Una recente e molto discussa sentenza emessa dal Giudice del Lavoro di Ancona su un ricorso presentato da un docente precario di III fascia per sfruttamento del lavoro precario ha evidenziato come l'impossibilità per i docenti precari di III fascia di accedere alla stabilizzazione, anche dopo molti anni di precariato, provochi una violazione delle direttive comunitarie, dei diritti e delle aspettative di tale personale.

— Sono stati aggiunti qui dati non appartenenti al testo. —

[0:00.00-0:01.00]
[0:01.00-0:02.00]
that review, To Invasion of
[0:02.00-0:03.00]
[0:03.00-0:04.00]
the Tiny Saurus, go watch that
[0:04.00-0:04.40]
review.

L’Associazione da Lei presieduta è molto attiva sul fronte della sensibilizzazione del legislatore europeo verso le problematiche del precariato scolastico italiano.  Quanto pensa che il dibattito in sede comunitaria possa agevolare la battaglia per il riconoscimento del diritto alla stabilizzazione degli insegnanti precari? 

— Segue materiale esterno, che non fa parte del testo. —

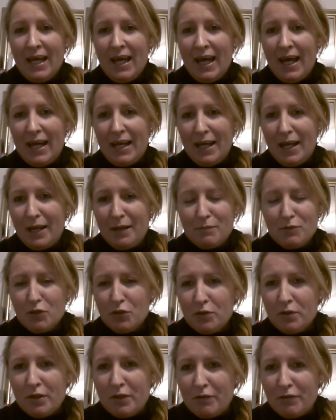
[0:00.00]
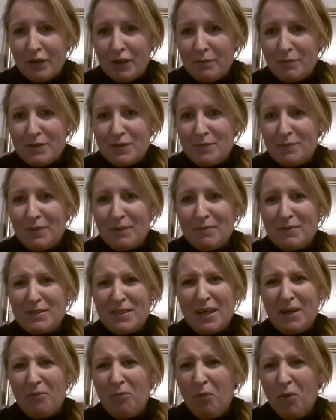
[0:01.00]
And I'm sure that there are going to be some people
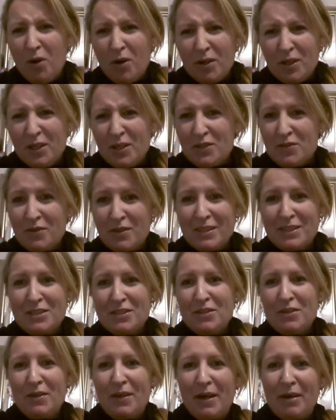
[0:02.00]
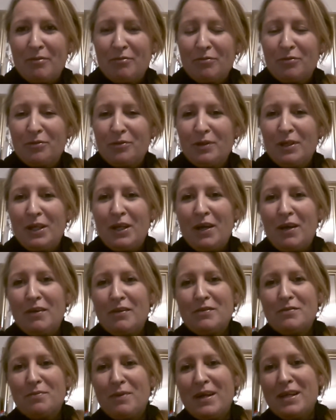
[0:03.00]
saying, what are you trying to do that for? You know,
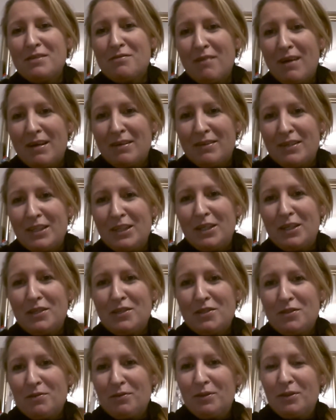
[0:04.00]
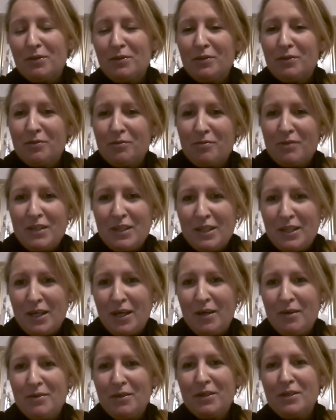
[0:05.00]
there's ways around it. You can do a Google
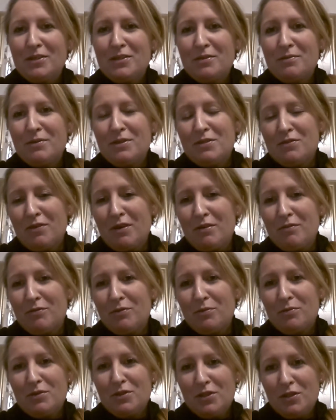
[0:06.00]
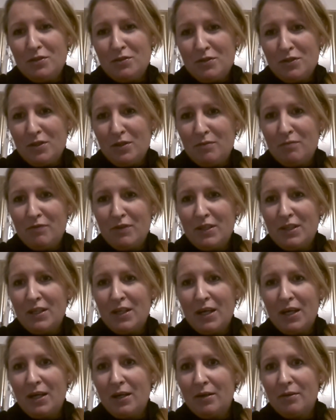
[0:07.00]
video, you can do a straightforward YouTube
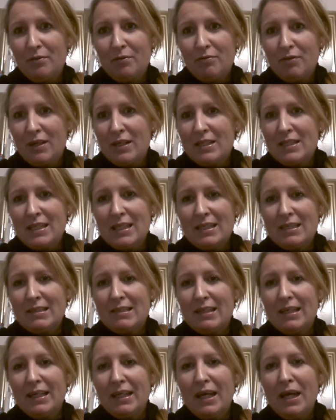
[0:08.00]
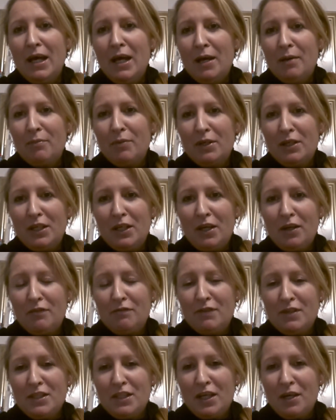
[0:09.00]
video, fantastic. But you know,
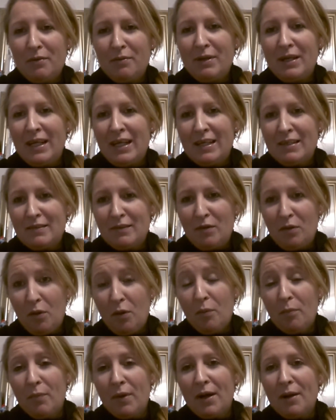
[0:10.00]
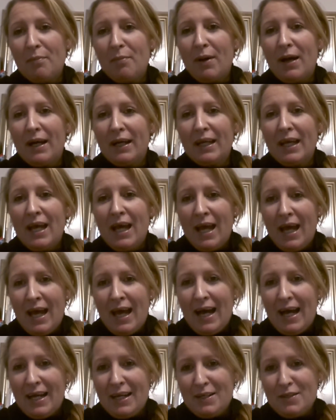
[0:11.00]
video is not my bag,
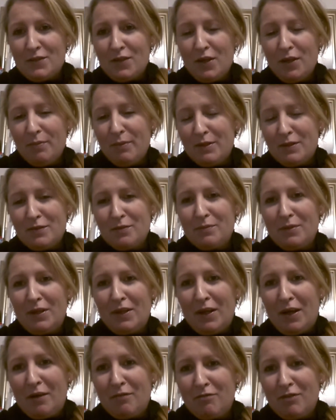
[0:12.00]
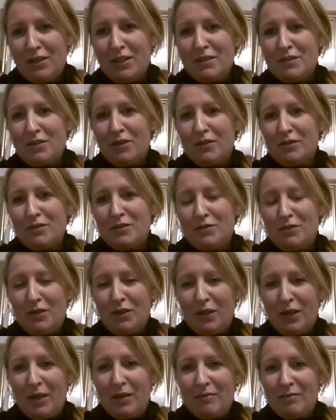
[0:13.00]
and it's only been something that I've really started
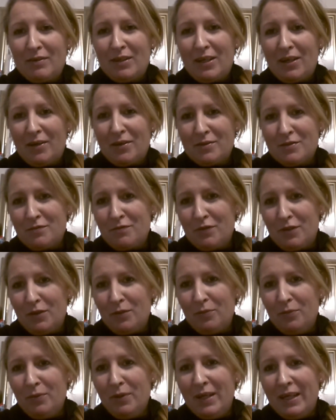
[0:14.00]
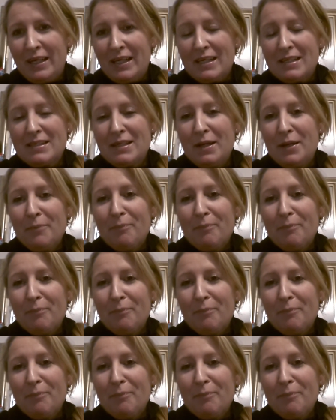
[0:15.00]
doing over the last few weeks.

Mi ha fatto piacere leggere i contenuti della sentenza del Giudice di Ancona, la quale pur non mutando di fatto radicalmente la realtà che i precari di III fascia si trovano a vivere, conferma se non altro ancora una volta le nostre ragioni. Indipendentemente dalla valenza dei titoli e delle qualifiche dei docenti precari di III fascia, l’impossibilità per essi di essere stabilizzati viola le direttive comunitarie e le aspettative di tale personale.

Ciò detto, l’apertura mostrata a livello Europeo e Comunitario nei confronti dei precari di III fascia e non rispetto all’atteggiamento di tendenziale chiusura della magistratura italiana deve a mio avviso far riflettere.

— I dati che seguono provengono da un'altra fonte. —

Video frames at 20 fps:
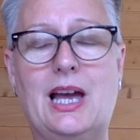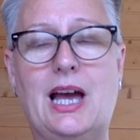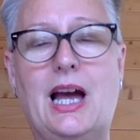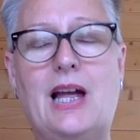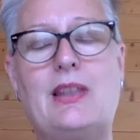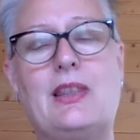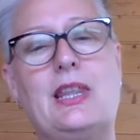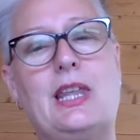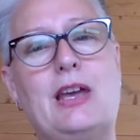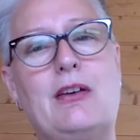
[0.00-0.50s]

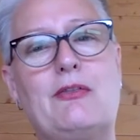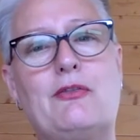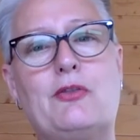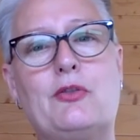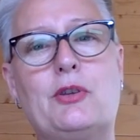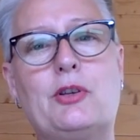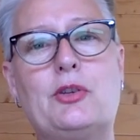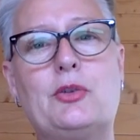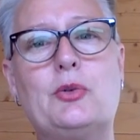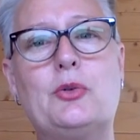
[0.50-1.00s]
And
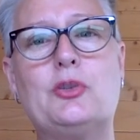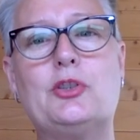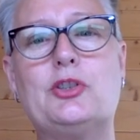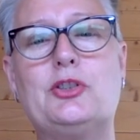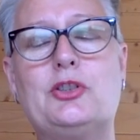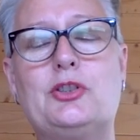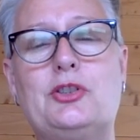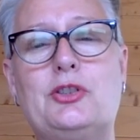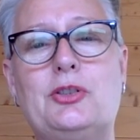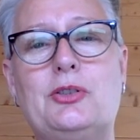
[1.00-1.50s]
therefore, in order
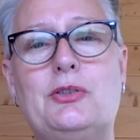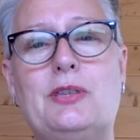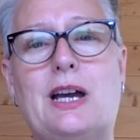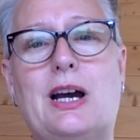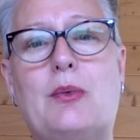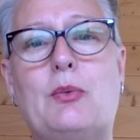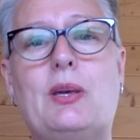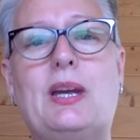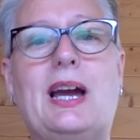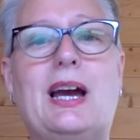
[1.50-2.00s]
to do
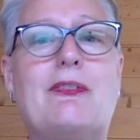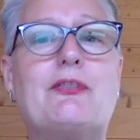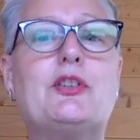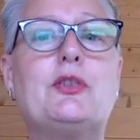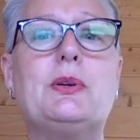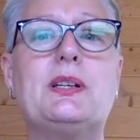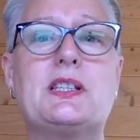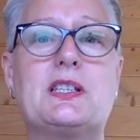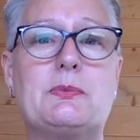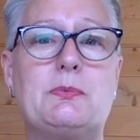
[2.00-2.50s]
that, we have
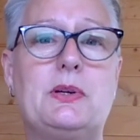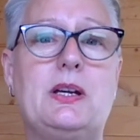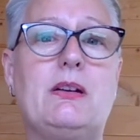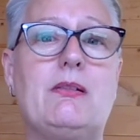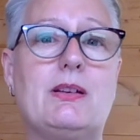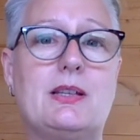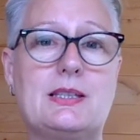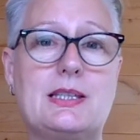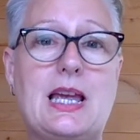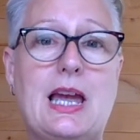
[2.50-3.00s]
to
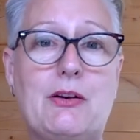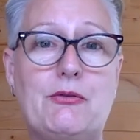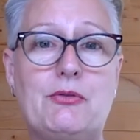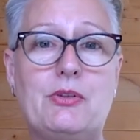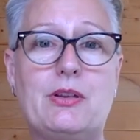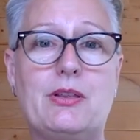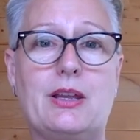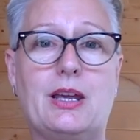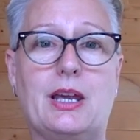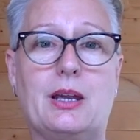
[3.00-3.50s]
experience
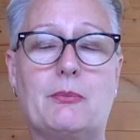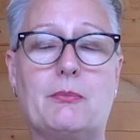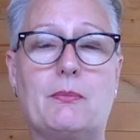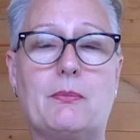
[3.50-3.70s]
everything.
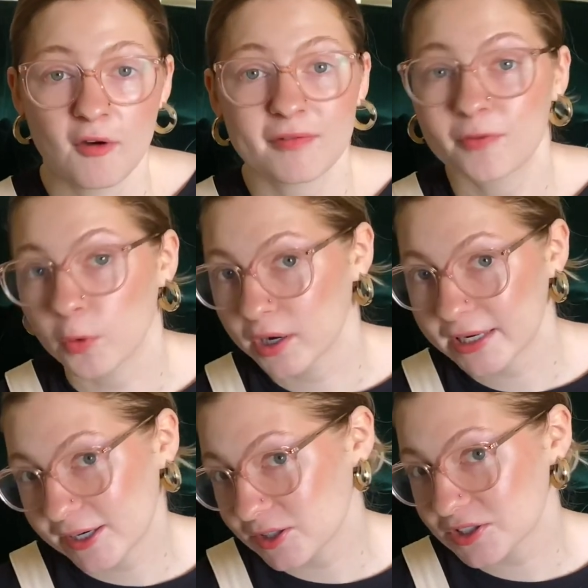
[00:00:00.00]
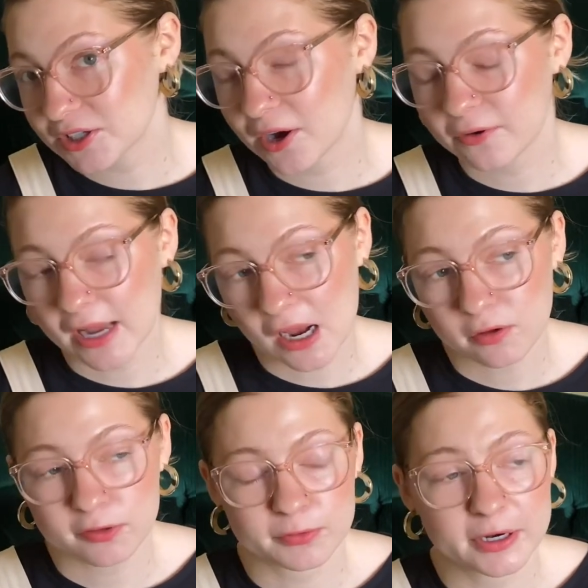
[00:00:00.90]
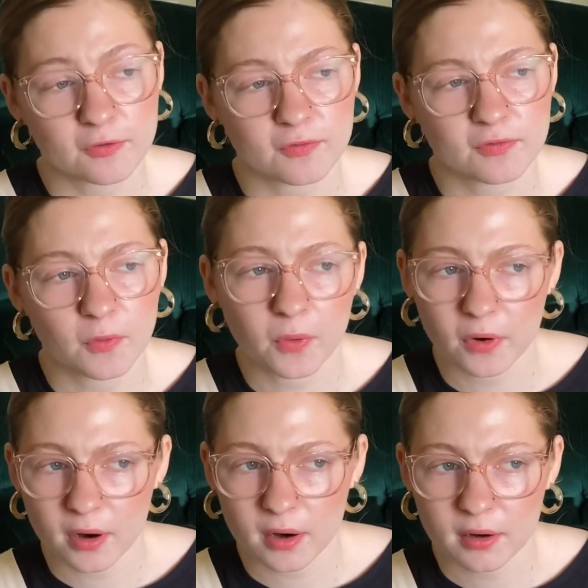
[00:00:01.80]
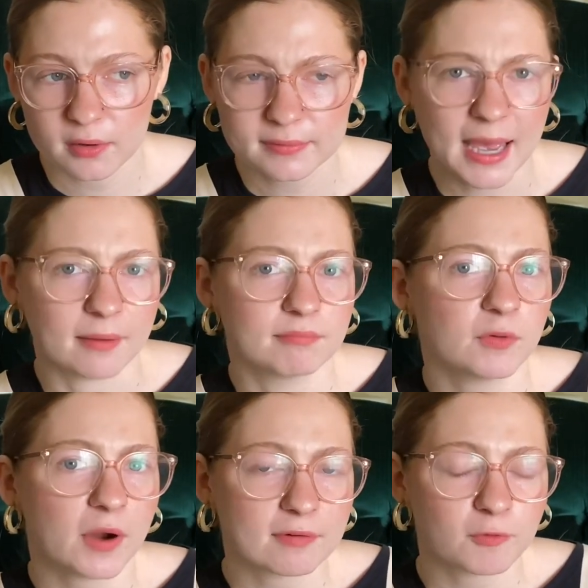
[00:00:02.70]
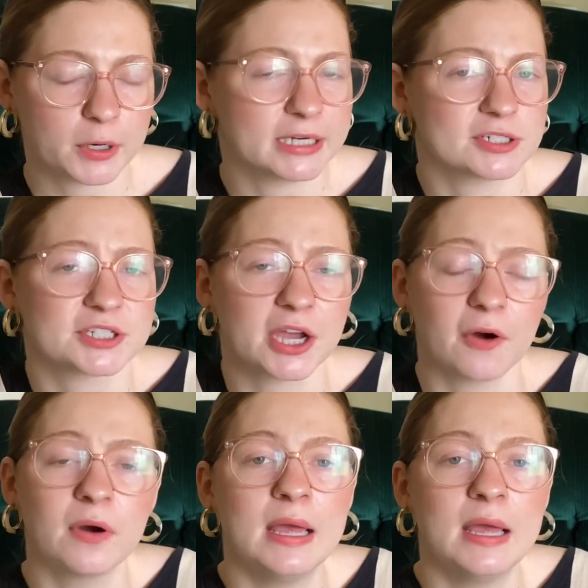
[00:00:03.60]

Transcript: 4 years ago now, 3 or 4, yeah, around 4 years ago.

A mio parere ci sono buone possibilità che la questione dei docenti precari di III fascia si risolva a patto che si abbia il coraggio e la forza di percorrere fino in fondo tutte le strade, in particolare quella Europea.

Per questa ragione l’associazione sindacale La Voce dei Giusti ha avviato nel 2013 ben sette denunce/petizioni per violazione del diritto comunitario al fine di chiedere il riconoscimento non solo delle qualifiche ma anche dei diritti di cui i precari di III fascia sono portatori in quanto lavoratori. Siamo in procinto inoltre di avviare anche due reclami al Comitato Sociale Europeo e non escludo inoltre l’avvio entro breve di nuove petizioni.

Tuttavia, nel precisare che l’eventuale accoglimento di tali azioni legali non ha valore vincolante per lo Stato Italiano (il quale potrebbe scegliere di ignorare deliberatamente il parere di tali organi pagando una salata multa) e nel ricordare la scarsa/insufficiente disponibilità mostrata finora dai magistrati italiani, non si può a questo punto che rivolgere il nostro sguardo verso quella che ritengo sia l’ultima e più importante meta del nostro viaggio: la Corte Europea dei Diritti dell’Uomo.

L’eventuale riconoscimento da parte un così autorevole organismo giudiziario sull’effettivo status e sui diritti dei docenti precari di III fascia d’Istituto avrebbe probabilmente il potere di dirimere definitivamente la nostra questione portandola ad una definitiva conclusione. Per tali motivi l’Associazione è orientata ad avviare nei prossimi mesi anche azioni legali volte ad interessare della questione direttamente la CEDU.

Alla luce di tutto questo chiediamo ai precari di III fascia che ci seguono o che leggeranno questo articolo di continuare a sostenerci anche nelle prossime sfide che ci apprestiamo a combattere.